お盆に入った13日に老健施設に勤務している人から久しぶりに電話があった。近況を話しながら、おもしろい話をしてくれた。毎年、盆になると、「お客様がきてるのでお茶を出してあげて」と利用者さんが言うそうだ。実際に人はいないのだが、利用者さんには見えているらしい。
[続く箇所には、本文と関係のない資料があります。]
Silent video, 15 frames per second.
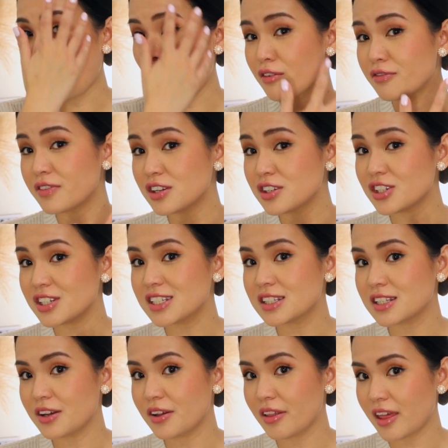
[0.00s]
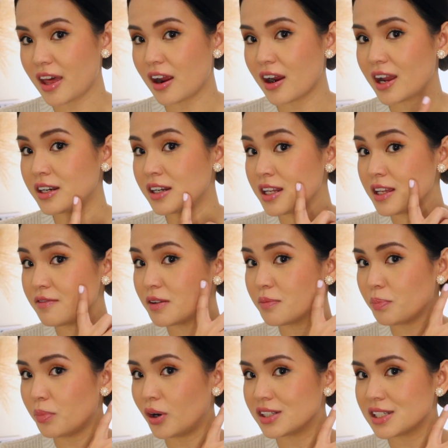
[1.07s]
coverage is still there. I didn't
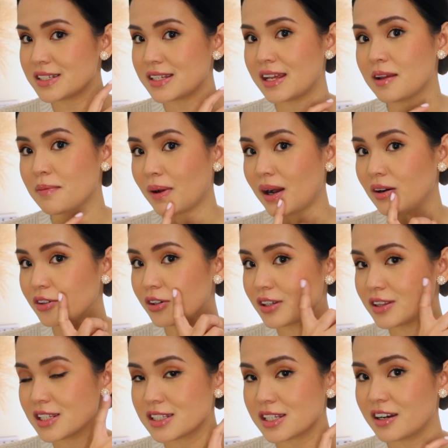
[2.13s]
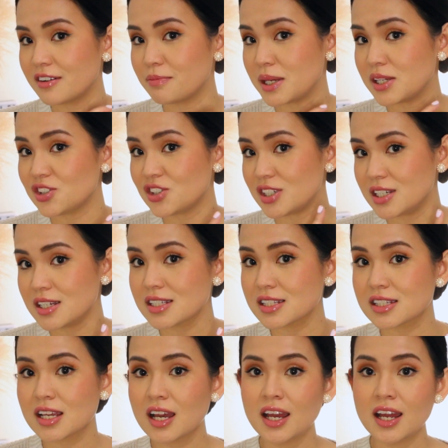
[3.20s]
even put setting powder on the side of my
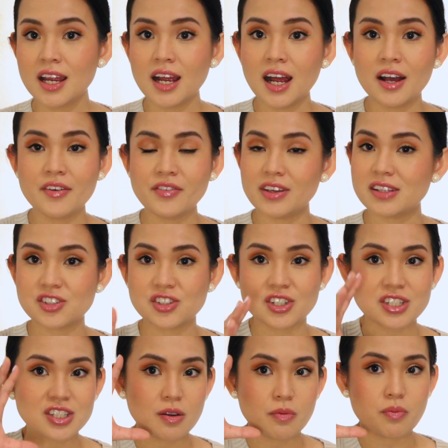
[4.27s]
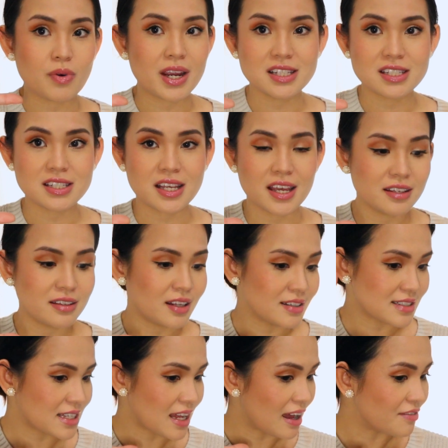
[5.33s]
cheeks. It's just the right side
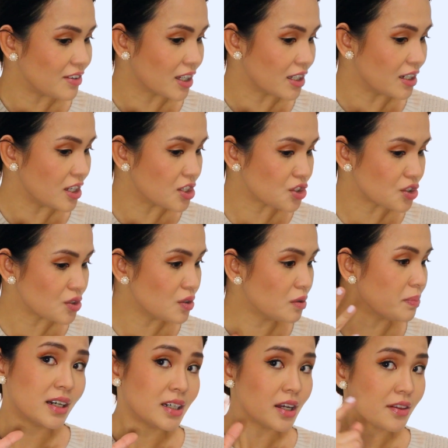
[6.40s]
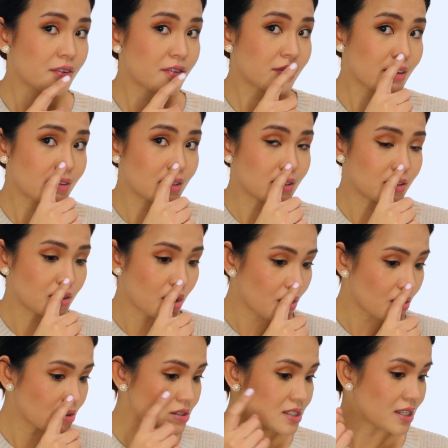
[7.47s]
that's having an issue. But other than the
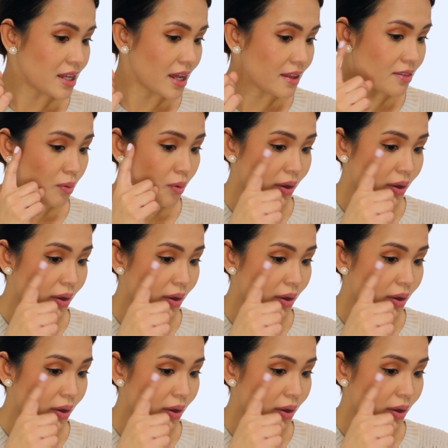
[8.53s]
nose and the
 青年期まで京都で過ごしたぼくは、六波羅密寺の「地獄絵図」をこの時期になると思い出す。地獄絵図が幼い頃から脳裏から離れないのである。もともとお釈迦様のお弟子さんで目連という人がいた。目連にとっては、すばらしいお母さんであったには違いなく、母親が浄土に行っていると思っていた。その目連がお釈迦様に聴いたところ、あろうことにか餓鬼道に落ち苦しんでいる姿を見せられた。お釈迦様は、あなたにとって良いお母さんであったかも知れないが、他の人から見ればそうではなかったことを話され、供養する方法を教えられ救われたという物語からお盆が始まったとのこと。
 その老健施設の人の話を聴きながら、利用者さんには「見えている」世界があるのかな等と思った。
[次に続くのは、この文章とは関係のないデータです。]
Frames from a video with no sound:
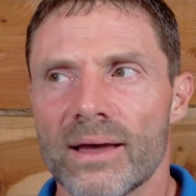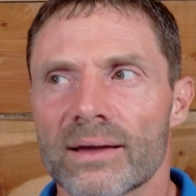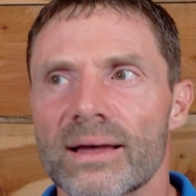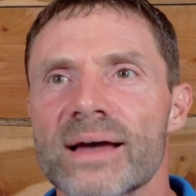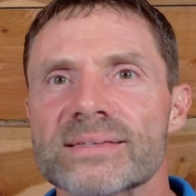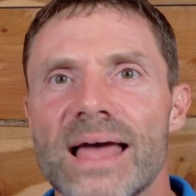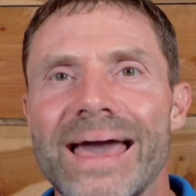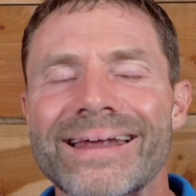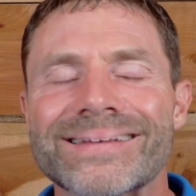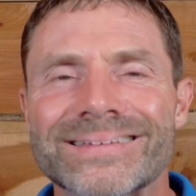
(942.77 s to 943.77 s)
Guys,
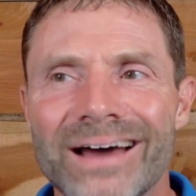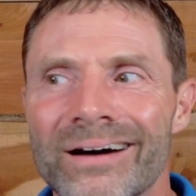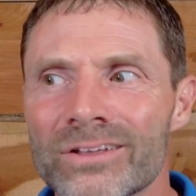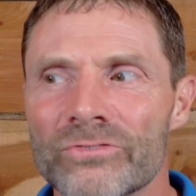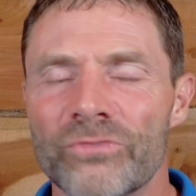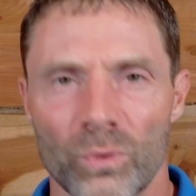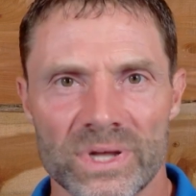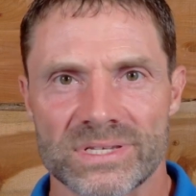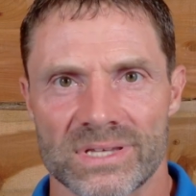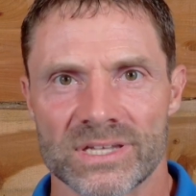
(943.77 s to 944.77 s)
at
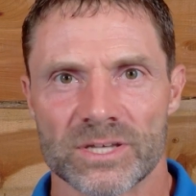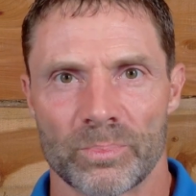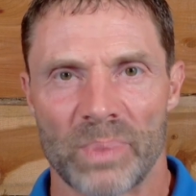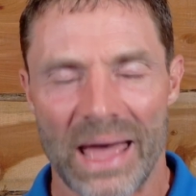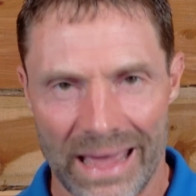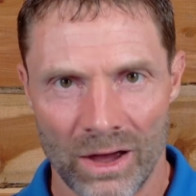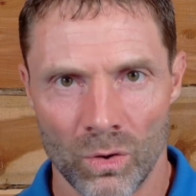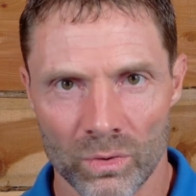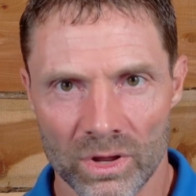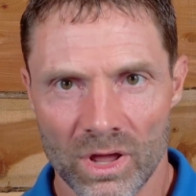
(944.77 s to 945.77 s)
$1.40 a
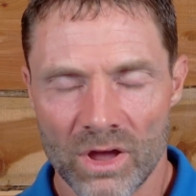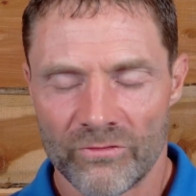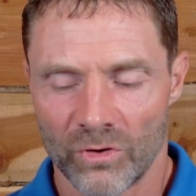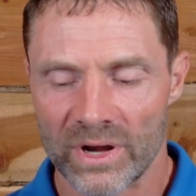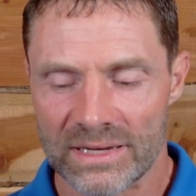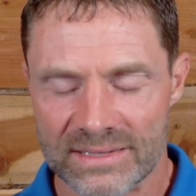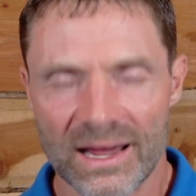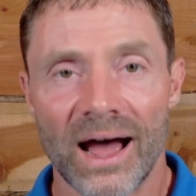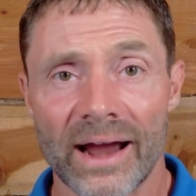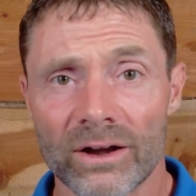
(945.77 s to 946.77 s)
pound for an
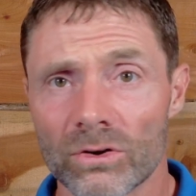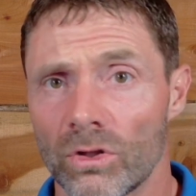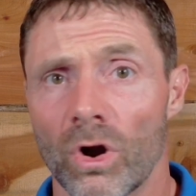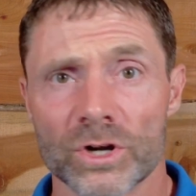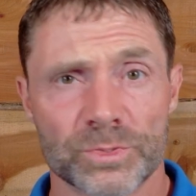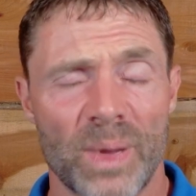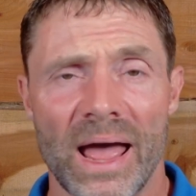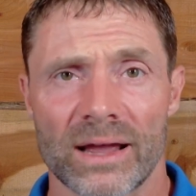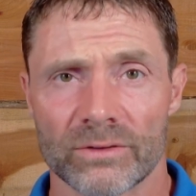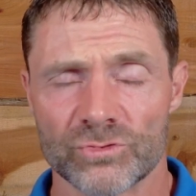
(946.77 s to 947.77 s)
entire large
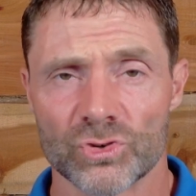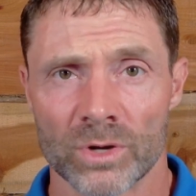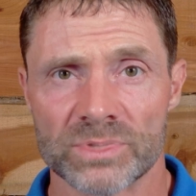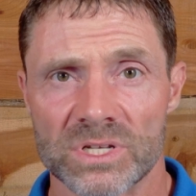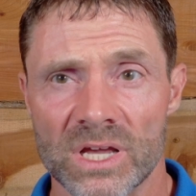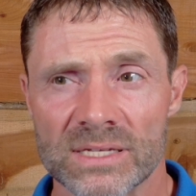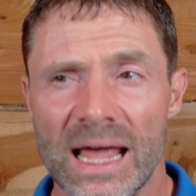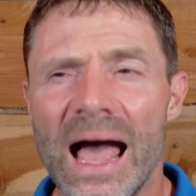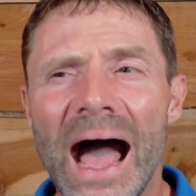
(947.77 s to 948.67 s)
pack of drumsticks,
 五官の眼で見えないものを見るような場合の言葉として「心眼を開く」「千里眼」「透視」等という言葉がある。
 心眼とは、「ものごとの本質を見抜く眼」のことを指すのだが、落語の演目に「心眼」がある。直接今の話題とは関係ないけれど、こんな話だ。
 あん摩師が、女房の勧めで仏様に願掛けをして開眼した。茶屋で芸者と出会い夫婦約束をすると女房がやってきて胸を締め付けられる。「苦しい」といった途端目が覚める。女房から「怖い夢でも見たの?」と言われ「信心はやめた。盲人というものは妙なもんだ。眠っているうちだけよく見える」。話はもう少しだけそれるが、中途視覚障害者の夢を聴き取りしたことがあるが、このあん摩師さんと同じようなことを言う人が多かった。
 前にも少しだけ書いたが、視覚系には複数のルートがある。いま我々が視覚と言っているのは、眼から網膜を経、視神経を通り後頭葉まで至るルートであって、全てではない。
それゆえに、意識化されないけれど働いている系がある。高次脳機能障害で視覚的なダメージを受けた人たちの中で他の視覚系や認知系のルートがあるだろうことを示してくれる人たちが存在する。もちろん、普通なら意識化されていないから、本人自身も自覚がない。けれども、「見えない」けれど動いているものについて歩ける等という現象が起こる。こういう人は、歩行訓練なんていらないのである。
 また文字が全く読めなくなった人たちに、パソコン用のEye Movement訓練の課題に慣れてもらい、その後、筆順ソフトを用いて、眼で追視してもらう。場合によっては、動きにあわせて、なぞってもらうと読めるようになる。それを続けていく内に我々が視覚と呼んでいる系の若干の回復が起こる。見えないとは言わなくなるのだ。
 さてさて、老健施設の利用者さんは、どんな視覚系でものを見ているのかなどと週末は考えてみることにしよう。